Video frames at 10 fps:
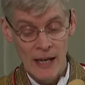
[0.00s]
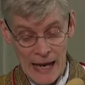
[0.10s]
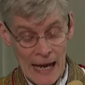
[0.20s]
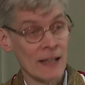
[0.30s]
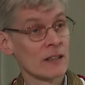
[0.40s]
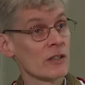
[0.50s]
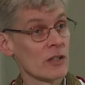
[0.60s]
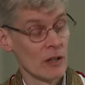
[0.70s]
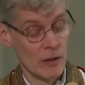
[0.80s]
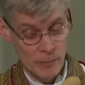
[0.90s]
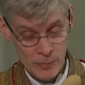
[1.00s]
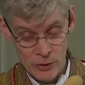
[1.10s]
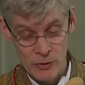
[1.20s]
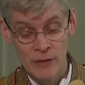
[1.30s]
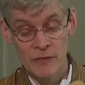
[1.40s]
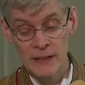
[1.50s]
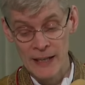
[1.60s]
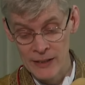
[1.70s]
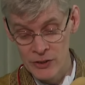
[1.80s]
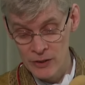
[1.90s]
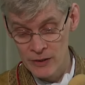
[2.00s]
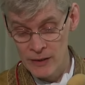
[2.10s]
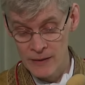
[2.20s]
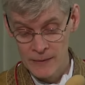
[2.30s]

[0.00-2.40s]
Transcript: and purification.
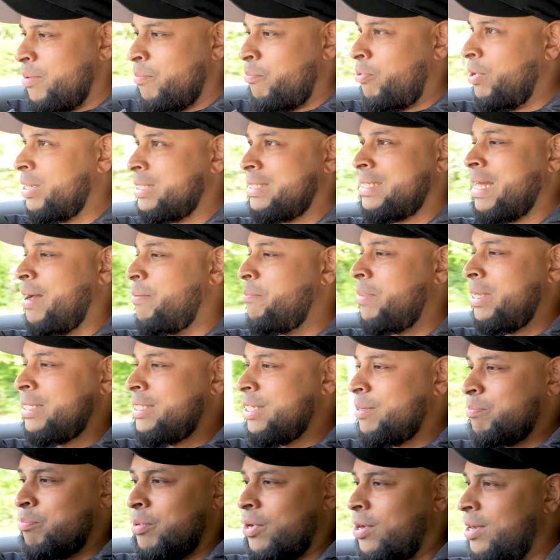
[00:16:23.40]
press that
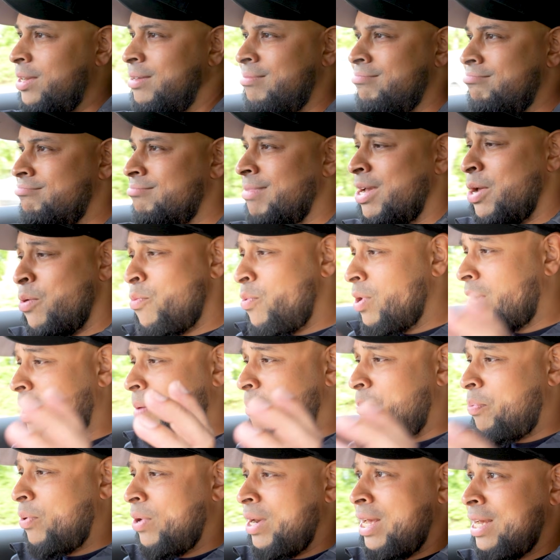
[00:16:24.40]
magic button, we
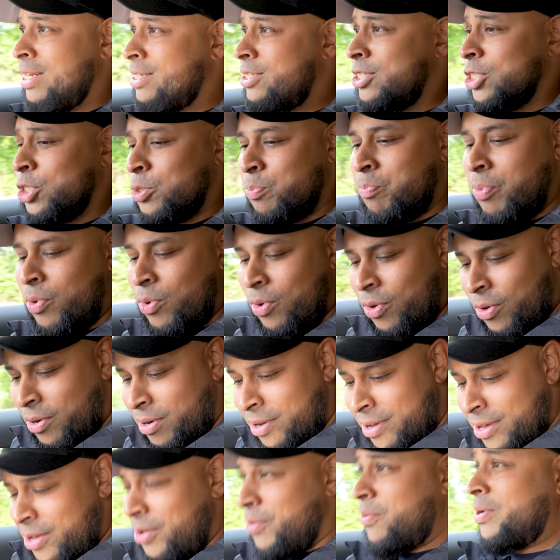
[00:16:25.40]
can put it into sport,
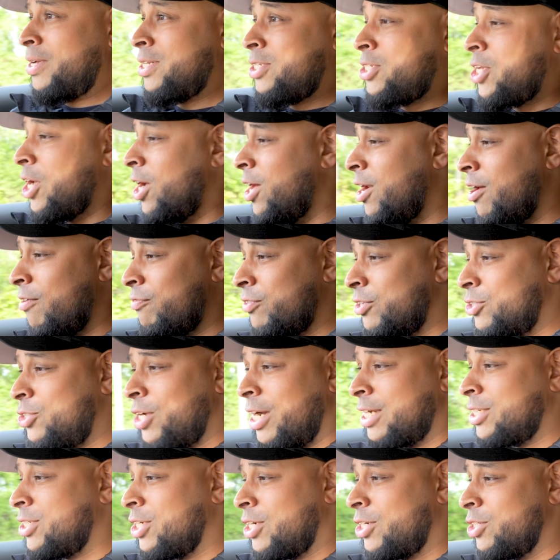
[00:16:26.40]
we can turn off the
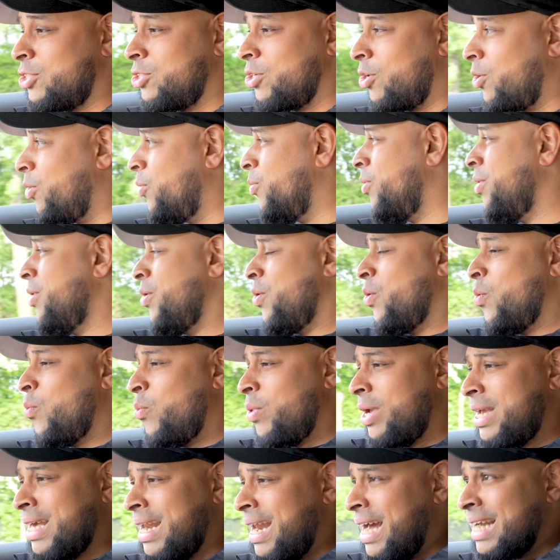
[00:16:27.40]
traction control,
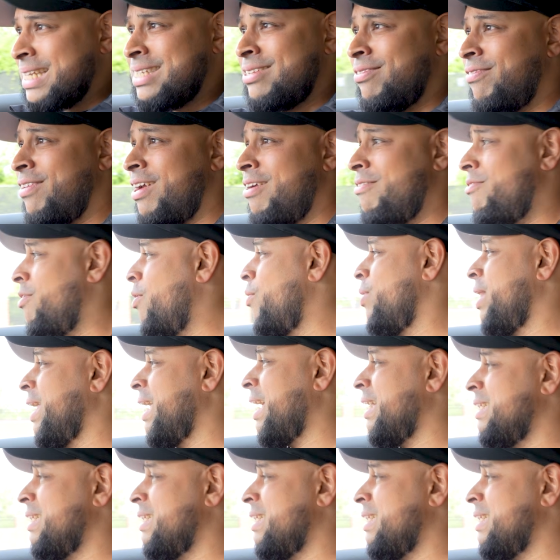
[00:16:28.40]
we can activate rolling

+===+

_Exercise objective_:
Apart from the pictures, write every entry out again exactly.

_Solution to the exercise_:
Video frames at 10 fps:
[0.00s]
[0.10s]
[0.20s]
[0.30s]
[0.40s]
[0.50s]
[0.60s]
[0.70s]
[0.80s]
[0.90s]
[1.00s]
[1.10s]
[1.20s]
[1.30s]
[1.40s]
[1.50s]
[1.60s]
[1.70s]
[1.80s]
[1.90s]
[2.00s]
[2.10s]
[2.20s]
[2.30s]

[0.00-2.40s]
Transcript: and purification.
[00:16:23.40]
press that
[00:16:24.40]
magic button, we
[00:16:25.40]
can put it into sport,
[00:16:26.40]
we can turn off the
[00:16:27.40]
traction control,
[00:16:28.40]
we can activate rolling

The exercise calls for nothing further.